* Material for this exercise *
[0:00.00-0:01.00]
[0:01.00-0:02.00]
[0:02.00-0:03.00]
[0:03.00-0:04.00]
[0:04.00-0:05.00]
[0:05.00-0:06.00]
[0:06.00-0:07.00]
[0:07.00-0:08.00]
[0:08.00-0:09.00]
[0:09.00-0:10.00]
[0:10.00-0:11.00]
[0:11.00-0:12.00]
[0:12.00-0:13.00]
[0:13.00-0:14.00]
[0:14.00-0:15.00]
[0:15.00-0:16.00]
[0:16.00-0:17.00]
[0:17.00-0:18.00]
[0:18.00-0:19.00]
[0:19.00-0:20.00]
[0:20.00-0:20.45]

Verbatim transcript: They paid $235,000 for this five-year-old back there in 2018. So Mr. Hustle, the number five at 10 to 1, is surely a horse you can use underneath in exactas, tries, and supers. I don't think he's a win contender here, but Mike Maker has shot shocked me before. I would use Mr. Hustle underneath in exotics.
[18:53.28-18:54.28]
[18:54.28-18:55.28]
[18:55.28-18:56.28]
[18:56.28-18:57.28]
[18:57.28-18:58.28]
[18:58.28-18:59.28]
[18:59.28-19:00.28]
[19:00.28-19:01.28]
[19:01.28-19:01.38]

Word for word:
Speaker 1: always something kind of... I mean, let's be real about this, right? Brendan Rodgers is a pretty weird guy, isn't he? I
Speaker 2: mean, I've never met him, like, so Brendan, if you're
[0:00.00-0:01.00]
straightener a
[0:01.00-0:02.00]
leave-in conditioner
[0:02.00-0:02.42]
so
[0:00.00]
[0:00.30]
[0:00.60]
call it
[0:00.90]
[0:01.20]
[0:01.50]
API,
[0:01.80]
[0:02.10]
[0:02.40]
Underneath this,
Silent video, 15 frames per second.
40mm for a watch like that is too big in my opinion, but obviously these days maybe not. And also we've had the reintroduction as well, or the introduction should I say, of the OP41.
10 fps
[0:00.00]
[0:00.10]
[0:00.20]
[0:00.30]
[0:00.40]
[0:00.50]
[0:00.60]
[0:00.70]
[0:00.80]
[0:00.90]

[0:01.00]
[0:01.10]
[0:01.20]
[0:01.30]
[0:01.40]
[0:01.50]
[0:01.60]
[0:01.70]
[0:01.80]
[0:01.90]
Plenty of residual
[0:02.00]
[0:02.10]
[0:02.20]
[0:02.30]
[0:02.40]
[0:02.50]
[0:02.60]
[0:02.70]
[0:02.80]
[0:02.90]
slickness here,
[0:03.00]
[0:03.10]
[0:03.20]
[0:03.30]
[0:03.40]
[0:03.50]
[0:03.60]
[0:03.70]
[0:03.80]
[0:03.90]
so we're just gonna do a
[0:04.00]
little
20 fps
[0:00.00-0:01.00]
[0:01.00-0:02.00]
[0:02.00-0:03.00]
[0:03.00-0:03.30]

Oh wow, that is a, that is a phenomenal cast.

* Work task *
Without leaving anything out, output all of the material exactly.

* Your solution *
[0:00.00-0:01.00]
[0:01.00-0:02.00]
[0:02.00-0:03.00]
[0:03.00-0:04.00]
[0:04.00-0:05.00]
[0:05.00-0:06.00]
[0:06.00-0:07.00]
[0:07.00-0:08.00]
[0:08.00-0:09.00]
[0:09.00-0:10.00]
[0:10.00-0:11.00]
[0:11.00-0:12.00]
[0:12.00-0:13.00]
[0:13.00-0:14.00]
[0:14.00-0:15.00]
[0:15.00-0:16.00]
[0:16.00-0:17.00]
[0:17.00-0:18.00]
[0:18.00-0:19.00]
[0:19.00-0:20.00]
[0:20.00-0:20.45]

Verbatim transcript: They paid $235,000 for this five-year-old back there in 2018. So Mr. Hustle, the number five at 10 to 1, is surely a horse you can use underneath in exactas, tries, and supers. I don't think he's a win contender here, but Mike Maker has shot shocked me before. I would use Mr. Hustle underneath in exotics.
[18:53.28-18:54.28]
[18:54.28-18:55.28]
[18:55.28-18:56.28]
[18:56.28-18:57.28]
[18:57.28-18:58.28]
[18:58.28-18:59.28]
[18:59.28-19:00.28]
[19:00.28-19:01.28]
[19:01.28-19:01.38]

Word for word:
Speaker 1: always something kind of... I mean, let's be real about this, right? Brendan Rodgers is a pretty weird guy, isn't he? I
Speaker 2: mean, I've never met him, like, so Brendan, if you're
[0:00.00-0:01.00]
straightener a
[0:01.00-0:02.00]
leave-in conditioner
[0:02.00-0:02.42]
so
[0:00.00]
[0:00.30]
[0:00.60]
call it
[0:00.90]
[0:01.20]
[0:01.50]
API,
[0:01.80]
[0:02.10]
[0:02.40]
Underneath this,
Silent video, 15 frames per second.
40mm for a watch like that is too big in my opinion, but obviously these days maybe not. And also we've had the reintroduction as well, or the introduction should I say, of the OP41.
10 fps
[0:00.00]
[0:00.10]
[0:00.20]
[0:00.30]
[0:00.40]
[0:00.50]
[0:00.60]
[0:00.70]
[0:00.80]
[0:00.90]

[0:01.00]
[0:01.10]
[0:01.20]
[0:01.30]
[0:01.40]
[0:01.50]
[0:01.60]
[0:01.70]
[0:01.80]
[0:01.90]
Plenty of residual
[0:02.00]
[0:02.10]
[0:02.20]
[0:02.30]
[0:02.40]
[0:02.50]
[0:02.60]
[0:02.70]
[0:02.80]
[0:02.90]
slickness here,
[0:03.00]
[0:03.10]
[0:03.20]
[0:03.30]
[0:03.40]
[0:03.50]
[0:03.60]
[0:03.70]
[0:03.80]
[0:03.90]
so we're just gonna do a
[0:04.00]
little
20 fps
[0:00.00-0:01.00]
[0:01.00-0:02.00]
[0:02.00-0:03.00]
[0:03.00-0:03.30]

Oh wow, that is a, that is a phenomenal cast.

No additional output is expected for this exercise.